Looking in indexes: https://pypi.org/simple, https://us-python.pkg.dev/colab-wheels/public/simple/


### Production Env

In [11]:
env = pickle.load(open("model.pkl", 'rb'))

https://scikit-learn.org/stable/modules/model_persistence.html#security-maintainability-limitations
https://scikit-learn.org/stable/modules/model_persistence.html#security-maintainability-limitations


In [12]:
env.predict([[600,600,600,600,600,600,600,600,600,175],
             [600,610,600,600,600,600,600,590,600,175],
             [600,600,600,600,600,600,630,600,600,185]])

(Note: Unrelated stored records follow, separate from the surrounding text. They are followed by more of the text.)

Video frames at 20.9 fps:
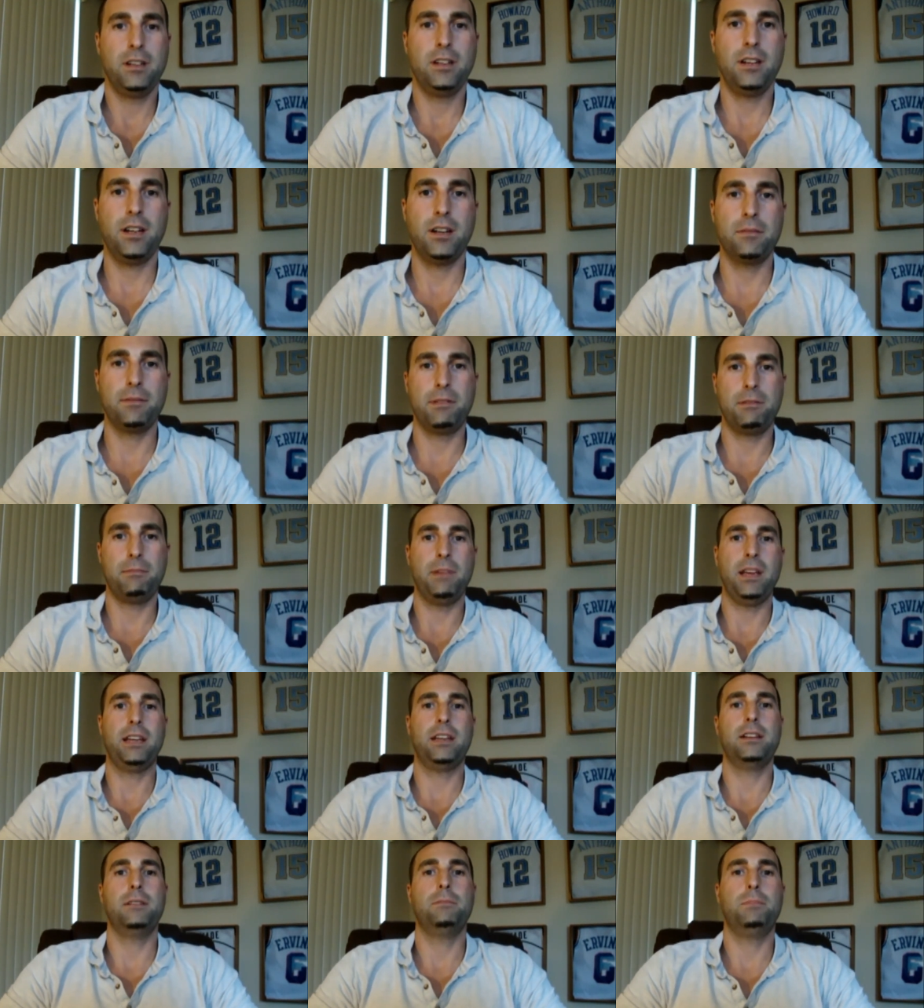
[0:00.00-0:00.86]
I'm going to be
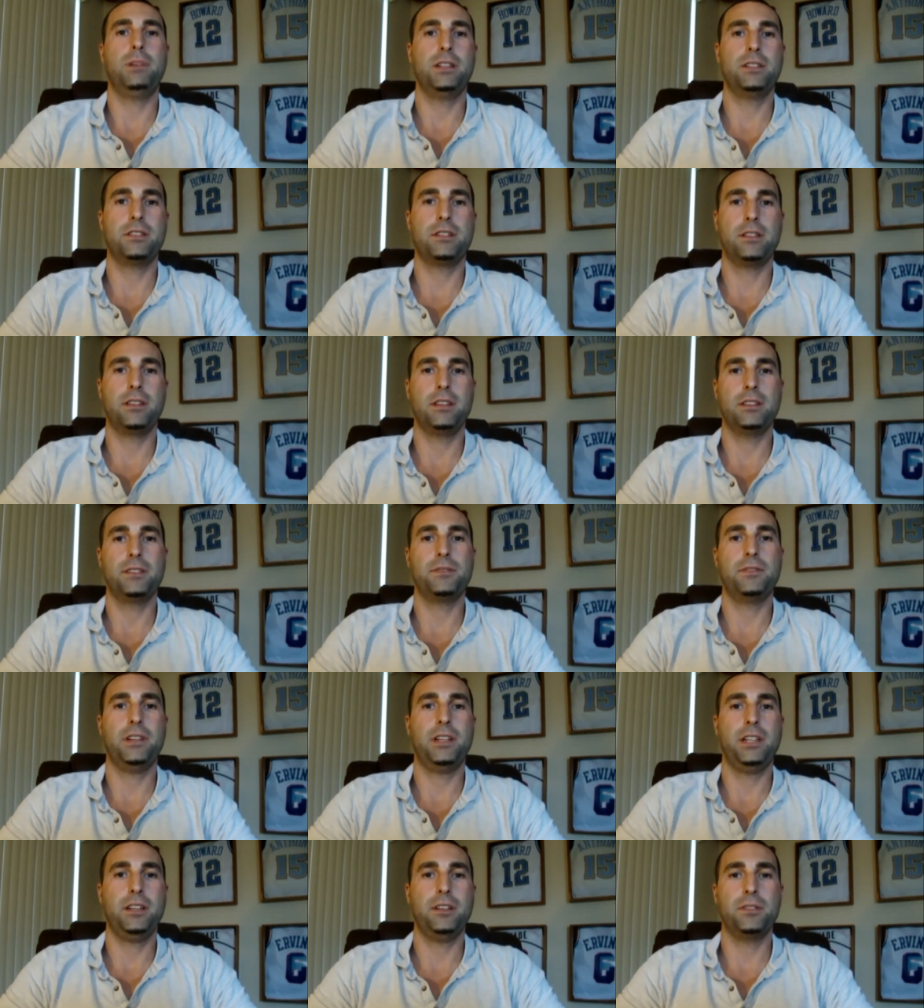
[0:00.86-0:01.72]
making a bunch of these
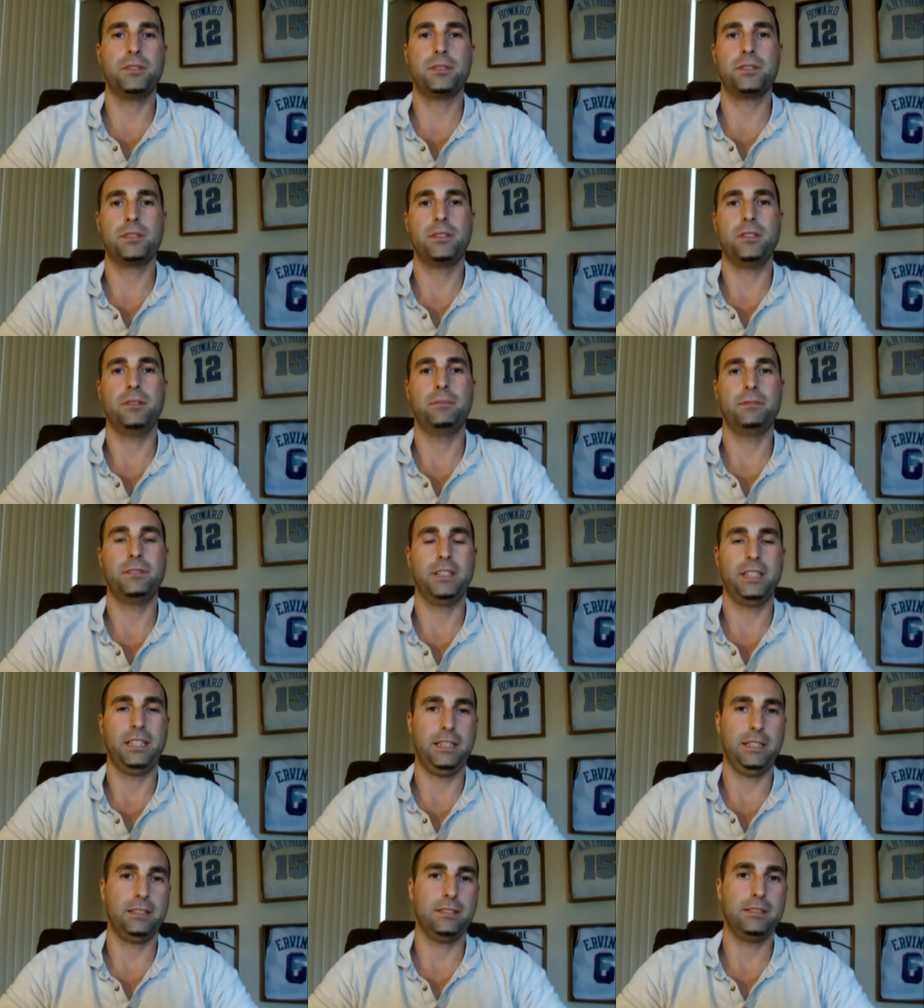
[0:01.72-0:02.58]
videos to
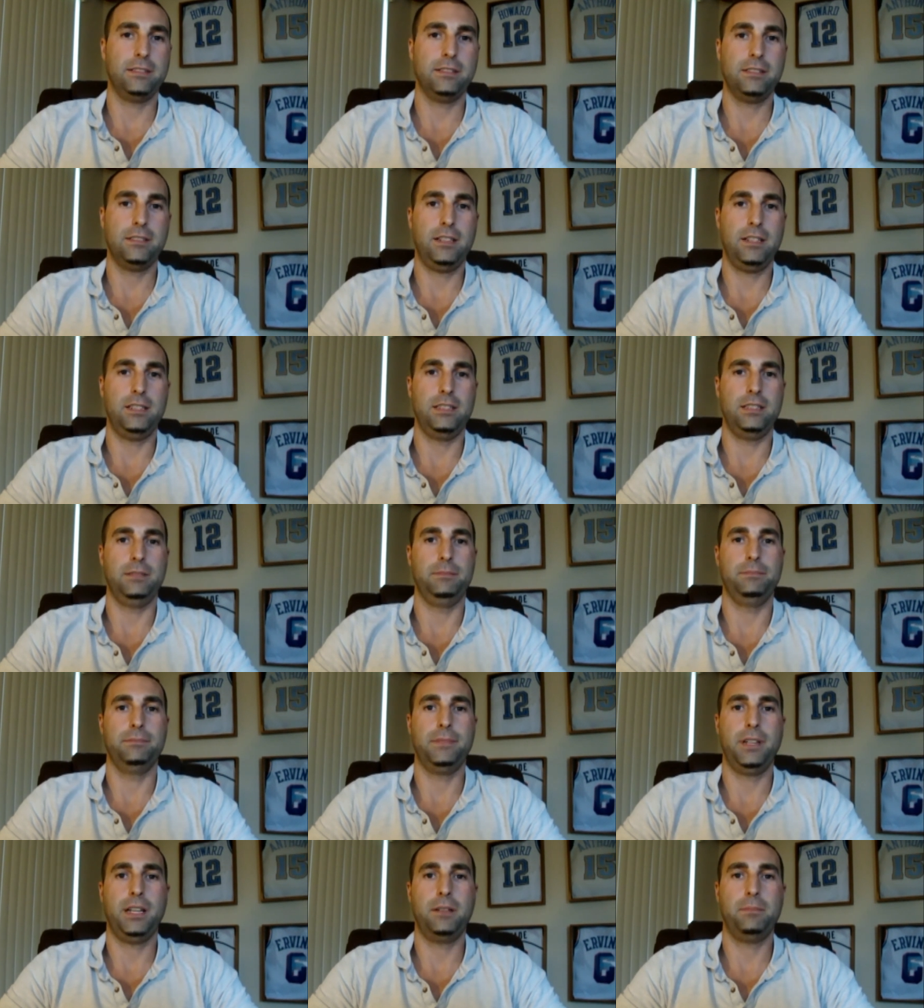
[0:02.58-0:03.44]
hopefully
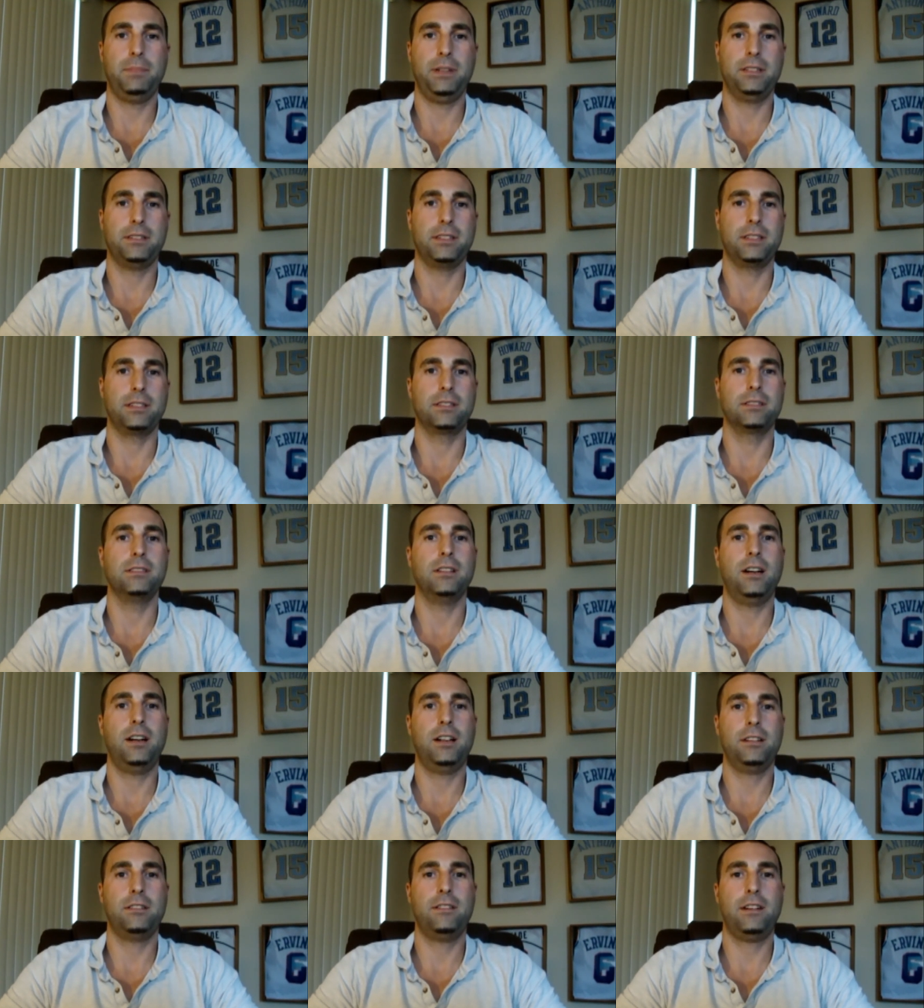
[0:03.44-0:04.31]
help out the
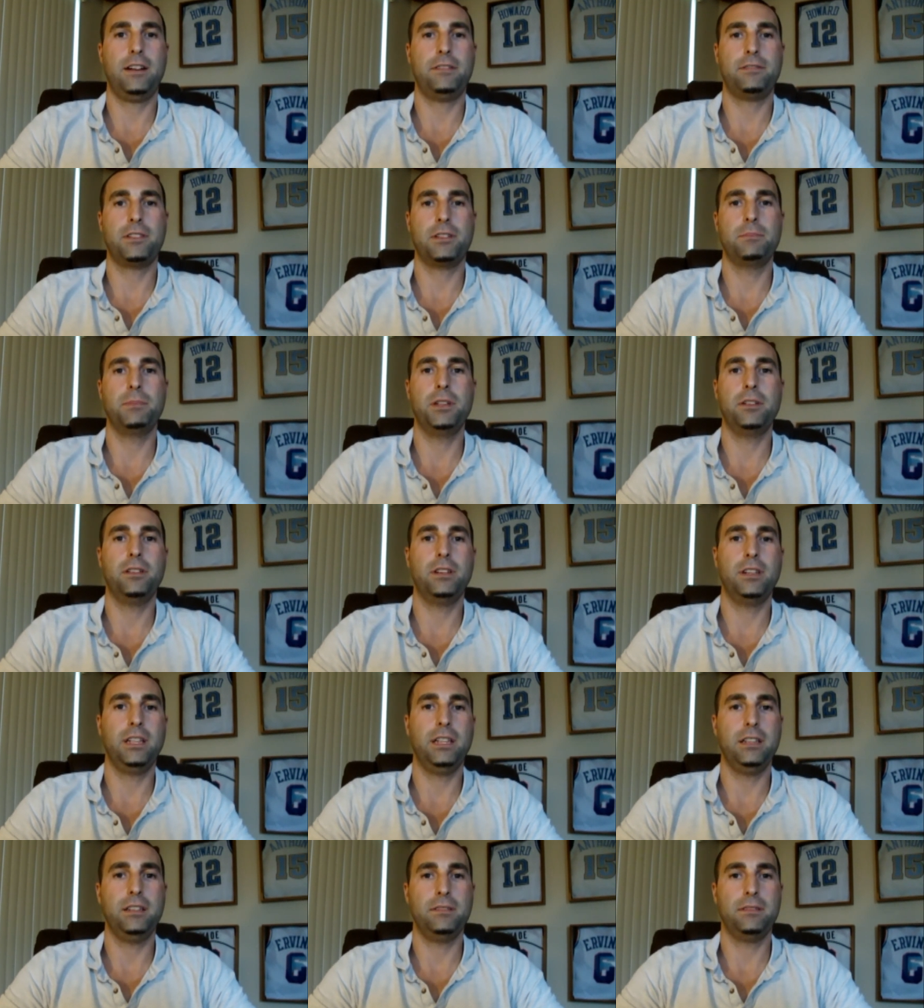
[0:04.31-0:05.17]
autograph
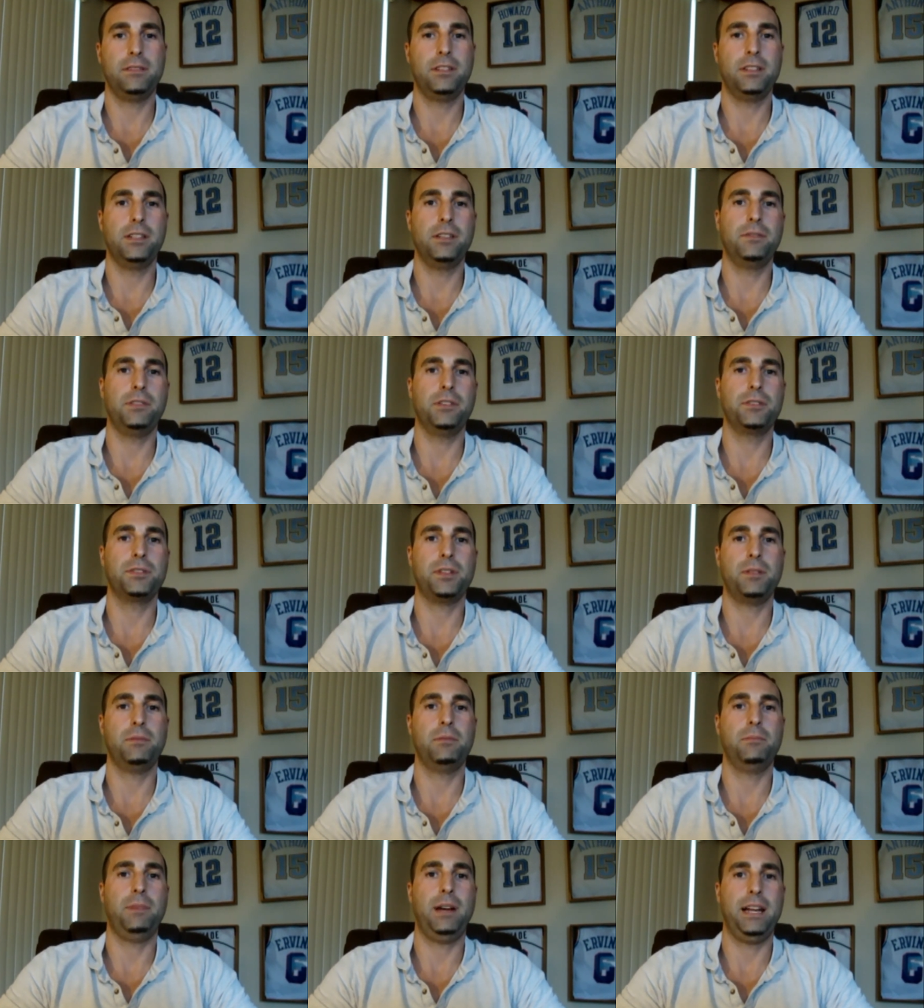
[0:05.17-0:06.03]
community, give you
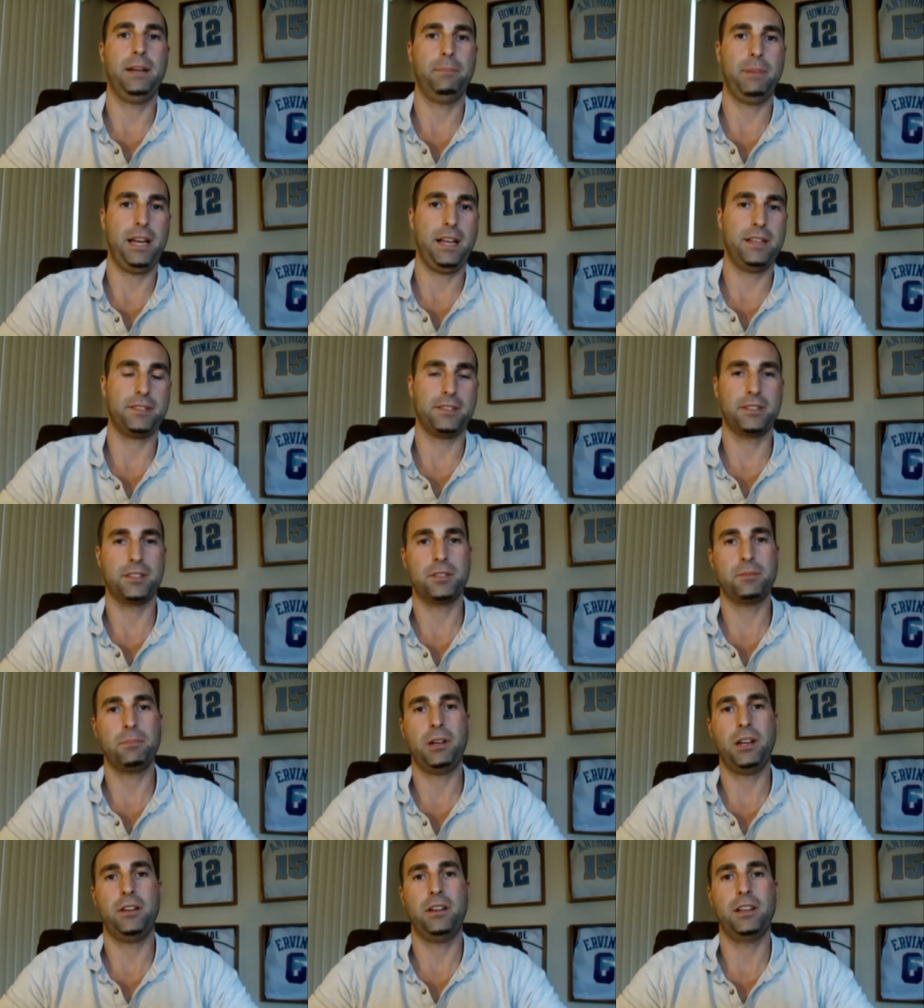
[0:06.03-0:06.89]
some of my past
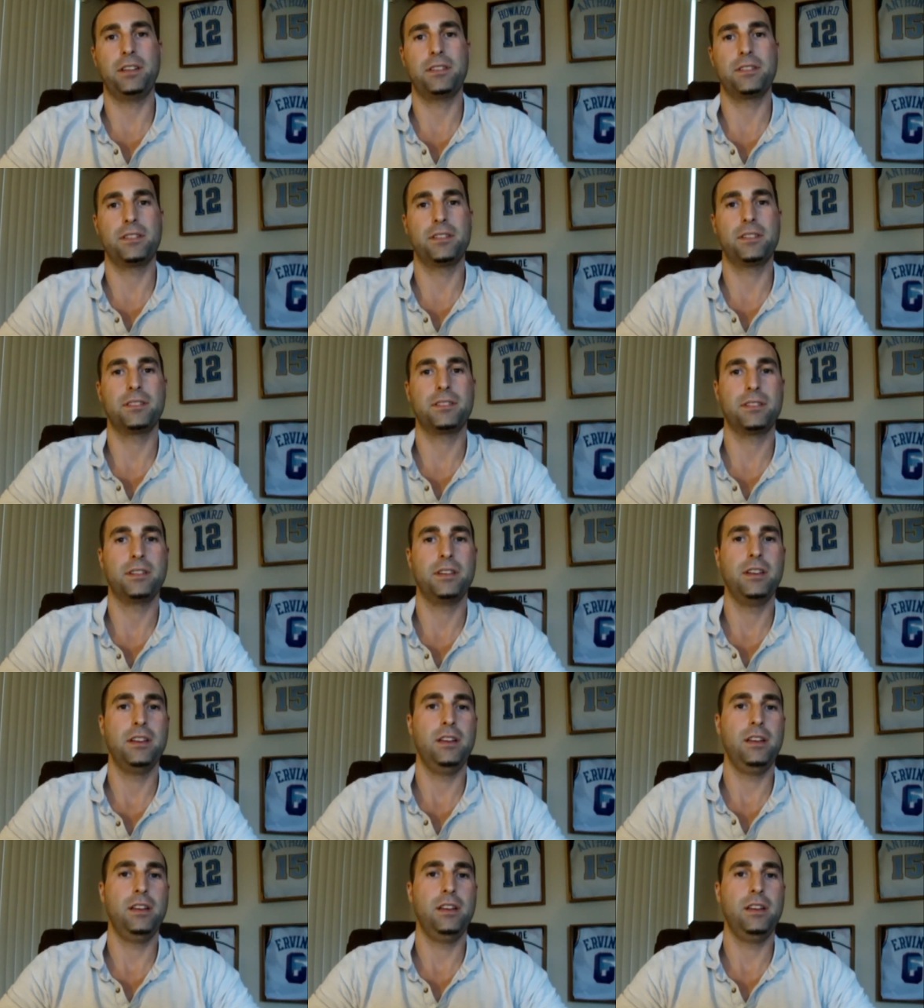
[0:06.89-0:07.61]
experiences,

array([597.80041667, 598.34933333, 600.06925   ])

### Gym Environment

In [13]:
class HeatingFurnace(gym.Env):
    metadata = {'render.modes': ['human']}

    def __init__(self):
        """
        env initialization
        """
        self.MAX_TEMP = 700
        self.MIN_TEMP = 500
        self.MAX_SPEED = 200
        self.MIN_SPEED = 150
        self.ADJUSTMENT_STEP = 10
        self.NUM_ZONE = 9
        self.TARGET = 685
        self.SPEED_CONSUMPTION = 0.005
        self.TEMP_CONSUMPTION = 0.01
        self.STEP_PENALTY = -0.005

        # smooth convergence
        self.MAX_COST = self.MAX_TEMP*self.NUM_ZONE*self.TEMP_CONSUMPTION + \
                        self.MAX_SPEED*self.SPEED_CONSUMPTION

        self.env = None # env model
        self.obs = None # observation [the results of the temp and speed]
        self.model_path = 'model.pkl'
        self.steps = 0 # number of steps taken
        self.total_steps = 0 # total number of steps taken
        self.episodes = 0 # number of episodes
        self.cumulative_reward = 0 # cumulative reward
        self.episode_reward = 0 # reward for one episode
        self.cost_list = [] # record for cost after episode
        
        # 20 discrete actions to either increase or decrease speed or zone temp
        # 0-9 increase - 9 zones + 1 speed adjustment
        # 10-19 decrease
        self.action_space = spaces.Discrete((self.NUM_ZONE+1)*2)
        
        # continuous observation space including settings and output temp
        low = [self.MIN_TEMP]*self.NUM_ZONE # define low range for observation space
        low.append(self.MIN_SPEED) # speed
        low.append(0) # output temp
        
        high = [self.MAX_TEMP]*self.NUM_ZONE # define high range for observation space
        high.append(self.MAX_SPEED) # speed
        high.append(self.MAX_TEMP) # output temp
        
        # define observation space with low and high boundary
        self.observation_space = spaces.Box(
            low=np.array(np.float16(low)),
            high=np.array(np.float16(high)),
            dtype=np.float16)

    # step to take action
    def step(self, action):
        '''
        for each step, take action
        input:
            action: (int) discrete action value
        return:
            obs: (ndarray) observation
            reward: (float) reward from step
            last: (bool) end episode signal
            {}: (dict) debug use
        '''
        self.obs, reward, last = self.take_action(action) # take action
        self.steps += 1 # increase episode step
        self.total_steps += 1 # increase total training step
        # if self.steps%1000 == 0:
        #     print(f'step: {self.steps}')
        #     print(f'cumulative reward: {self.cumulative_reward}')
        #     print(f'avg reward per step: {self.cumulative_reward/self.steps}')
        #     print(self.obs.tolist())
        return self.obs, reward, last, {}


    # reset environment [after ea episode reset env and update settings]
    def reset(self):
        '''
        reset environment
        return:
            self.obs: (ndarray) observation
        '''
        if self.env is None: # initialize environment
            self.env = self.init_env()
        else: # log to terminal when reset episode
            print("=================================")
            print(f"episode summary: ")
            print(f"num episode: {self.episodes}")
            print(f"num steps: {self.steps}")
            print(f"episode reward: {self.episode_reward}")
            print(f"per step reward: {self.episode_reward/self.steps}")
            print(f"setting: {self.obs.tolist()}")
            print(f"setting cost: {self.cost_list[-1]}")
            print("=================================\n")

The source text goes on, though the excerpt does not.